Two weeks from today, Sept 2nd, my routine life will be interrupted by a new addition to my little family. While this is wonderful and exciting news, I am also faced with cramming practicum credit hours and a few journalistic pieces into my life before my fall term begins on Sept 27th. This will be cake, right? RIGHT? As you can imagine, I am frantic and stressed in my head, but my body is really lazy and doesn't want to type anything related to my master's program. Of course, I talk myself up and sit down and type about 500 words before I find myself gazing out the window or popping up for another trip to the bathroom (stupid bladder!).

The problem is that grad school requires you to be a "yes" person. "Yes, I would love to write a piece on the American Terrorist Perspective!" "Yes, I can't think of anything more fun than transcribing hours of exit interviews with African refugees!" "Yes, I can be in Portland for that conference!" "Yes, I'm registered for fall term only 25 days after giving birth!" And I truly mean all of those statements!
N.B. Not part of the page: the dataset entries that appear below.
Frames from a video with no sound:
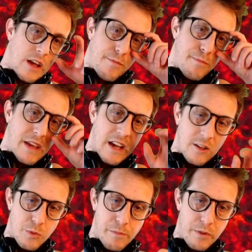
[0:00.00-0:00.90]

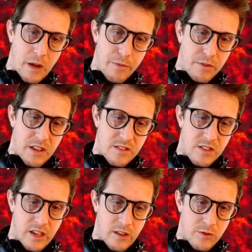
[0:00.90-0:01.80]
Because we play with plus the
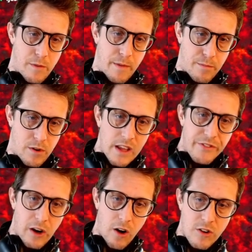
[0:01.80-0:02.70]
skills, remember,
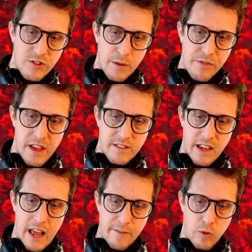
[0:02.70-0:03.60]
there are some things
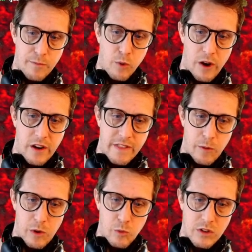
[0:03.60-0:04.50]
I have one pointed
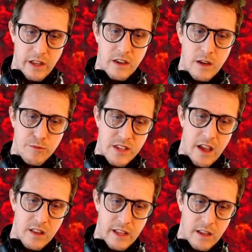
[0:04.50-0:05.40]
that we will end up
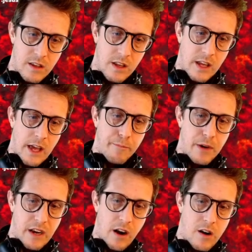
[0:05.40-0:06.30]
scaling.
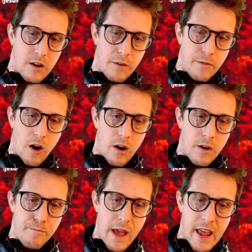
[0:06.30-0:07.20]
But
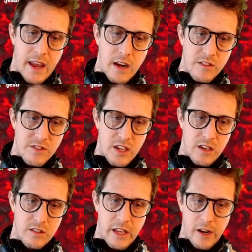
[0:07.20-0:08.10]
our main
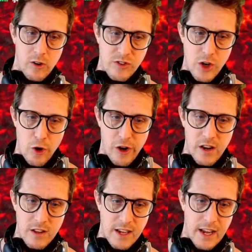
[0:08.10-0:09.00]
skill here is
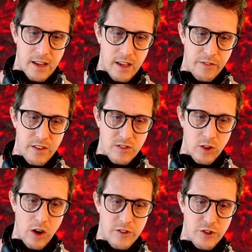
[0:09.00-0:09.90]
Ternion attack. This
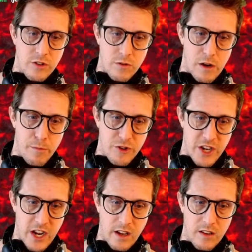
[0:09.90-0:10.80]
launches 3
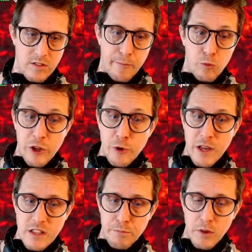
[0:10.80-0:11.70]
projectiles. When you
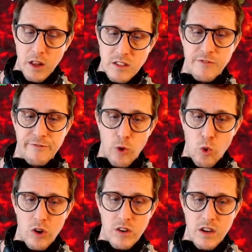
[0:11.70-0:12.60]
get to +420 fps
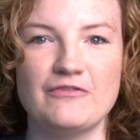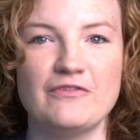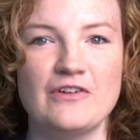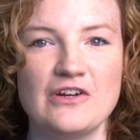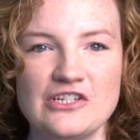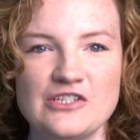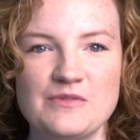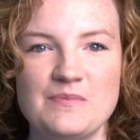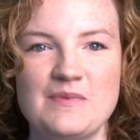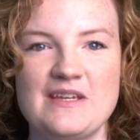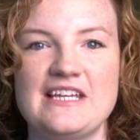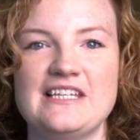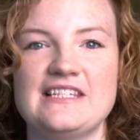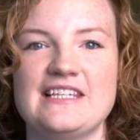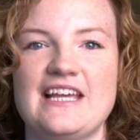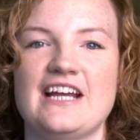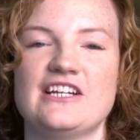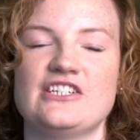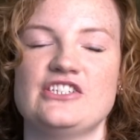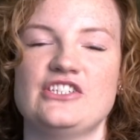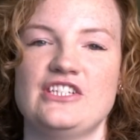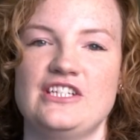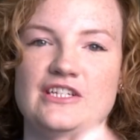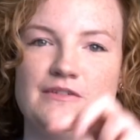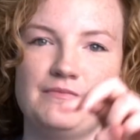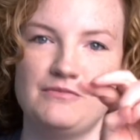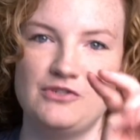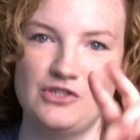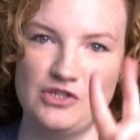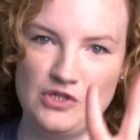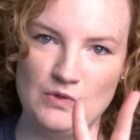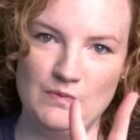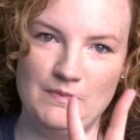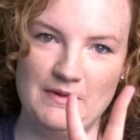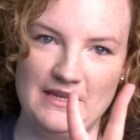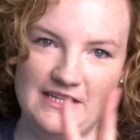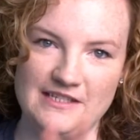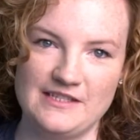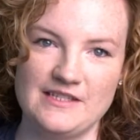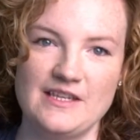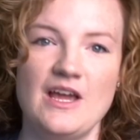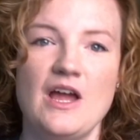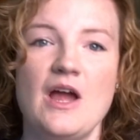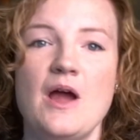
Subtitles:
first P is actually 2 P's,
I love my grad program and would be devastated to give it up. I find it interesting and stimulating. It gives me purpose and a sense of accomplishment, as well as providing interesting conversation material in my marriage.
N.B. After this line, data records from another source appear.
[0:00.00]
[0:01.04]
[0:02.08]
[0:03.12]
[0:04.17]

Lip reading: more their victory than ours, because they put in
This summer has been the first time in four years that I have taken a summer off from school. I was worried about how I would do as a "stay-at-home" mom to my busy six year old, since I am not a patient person. These past couple of months have been extraordinarily rewarding, fun, and happy. Yes, I am surprised! Kyle is a fabulous kiddo, but I feel like I discover new things about this growing person that I love and admire. Without this summer, I would never have had the opportunity to focus on him so completely. Even though I have taken on a few projects with school, I find myself more drawn to his play and exuberant attitude for life. This must be why some lucky moms choose to stay at home! I have no regrets with going back to school; only new found appreciation for this little man in my life.

I'll be the first to admit that juggling both worlds is difficult at best and impossible at worst. However, I know that my life will always be this complicated, so I'm learning to ride the wave and let go of my guilt over what I am not able to accomplish.